***** Material for the task

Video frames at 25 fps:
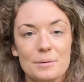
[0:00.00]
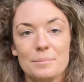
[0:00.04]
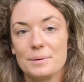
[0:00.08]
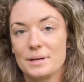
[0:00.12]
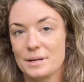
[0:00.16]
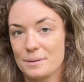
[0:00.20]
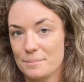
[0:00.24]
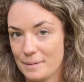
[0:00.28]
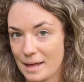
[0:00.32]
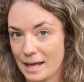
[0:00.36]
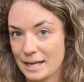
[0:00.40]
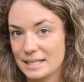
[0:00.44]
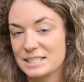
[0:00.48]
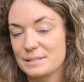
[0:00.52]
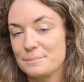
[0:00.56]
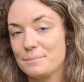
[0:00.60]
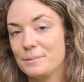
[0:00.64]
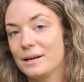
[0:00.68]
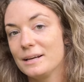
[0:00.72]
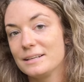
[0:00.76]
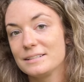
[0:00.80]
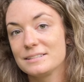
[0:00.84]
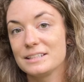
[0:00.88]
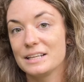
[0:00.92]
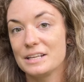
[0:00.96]
but a
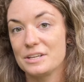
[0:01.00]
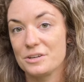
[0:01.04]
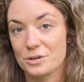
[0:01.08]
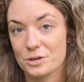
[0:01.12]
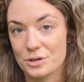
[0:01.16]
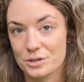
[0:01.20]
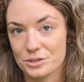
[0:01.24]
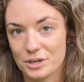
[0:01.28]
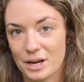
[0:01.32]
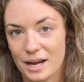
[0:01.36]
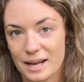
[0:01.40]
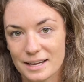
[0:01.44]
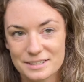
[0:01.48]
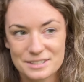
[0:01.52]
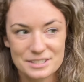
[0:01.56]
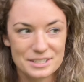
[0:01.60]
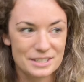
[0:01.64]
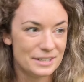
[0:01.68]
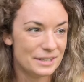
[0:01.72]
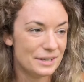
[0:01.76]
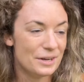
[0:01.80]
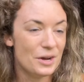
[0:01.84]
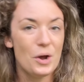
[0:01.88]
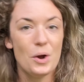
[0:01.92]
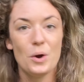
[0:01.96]
maximalist in your garage
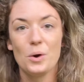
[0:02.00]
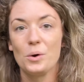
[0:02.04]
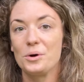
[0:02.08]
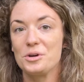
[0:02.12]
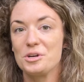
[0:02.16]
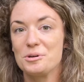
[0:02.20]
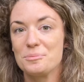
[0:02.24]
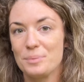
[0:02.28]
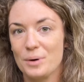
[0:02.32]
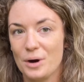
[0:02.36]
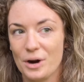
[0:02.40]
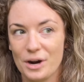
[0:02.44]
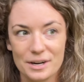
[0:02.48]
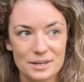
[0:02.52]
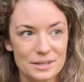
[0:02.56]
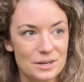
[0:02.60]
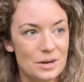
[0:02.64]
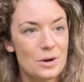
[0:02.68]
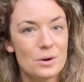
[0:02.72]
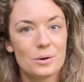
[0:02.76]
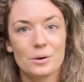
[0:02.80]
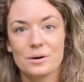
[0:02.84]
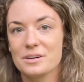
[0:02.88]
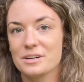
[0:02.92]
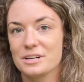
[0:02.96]
or your barn
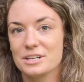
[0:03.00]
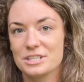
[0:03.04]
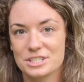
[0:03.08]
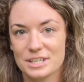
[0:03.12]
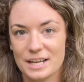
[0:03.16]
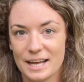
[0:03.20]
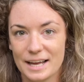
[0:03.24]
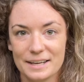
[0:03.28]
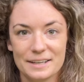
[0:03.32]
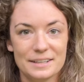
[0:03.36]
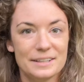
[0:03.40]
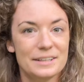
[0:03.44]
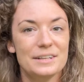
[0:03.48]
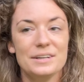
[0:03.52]
or your shed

**********

Task goal -
Output the entries above exactly. Do not include the pictures.

Output -
Video frames at 25 fps:
[0:00.00]
[0:00.04]
[0:00.08]
[0:00.12]
[0:00.16]
[0:00.20]
[0:00.24]
[0:00.28]
[0:00.32]
[0:00.36]
[0:00.40]
[0:00.44]
[0:00.48]
[0:00.52]
[0:00.56]
[0:00.60]
[0:00.64]
[0:00.68]
[0:00.72]
[0:00.76]
[0:00.80]
[0:00.84]
[0:00.88]
[0:00.92]
[0:00.96]
but a
[0:01.00]
[0:01.04]
[0:01.08]
[0:01.12]
[0:01.16]
[0:01.20]
[0:01.24]
[0:01.28]
[0:01.32]
[0:01.36]
[0:01.40]
[0:01.44]
[0:01.48]
[0:01.52]
[0:01.56]
[0:01.60]
[0:01.64]
[0:01.68]
[0:01.72]
[0:01.76]
[0:01.80]
[0:01.84]
[0:01.88]
[0:01.92]
[0:01.96]
maximalist in your garage
[0:02.00]
[0:02.04]
[0:02.08]
[0:02.12]
[0:02.16]
[0:02.20]
[0:02.24]
[0:02.28]
[0:02.32]
[0:02.36]
[0:02.40]
[0:02.44]
[0:02.48]
[0:02.52]
[0:02.56]
[0:02.60]
[0:02.64]
[0:02.68]
[0:02.72]
[0:02.76]
[0:02.80]
[0:02.84]
[0:02.88]
[0:02.92]
[0:02.96]
or your barn
[0:03.00]
[0:03.04]
[0:03.08]
[0:03.12]
[0:03.16]
[0:03.20]
[0:03.24]
[0:03.28]
[0:03.32]
[0:03.36]
[0:03.40]
[0:03.44]
[0:03.48]
[0:03.52]
or your shed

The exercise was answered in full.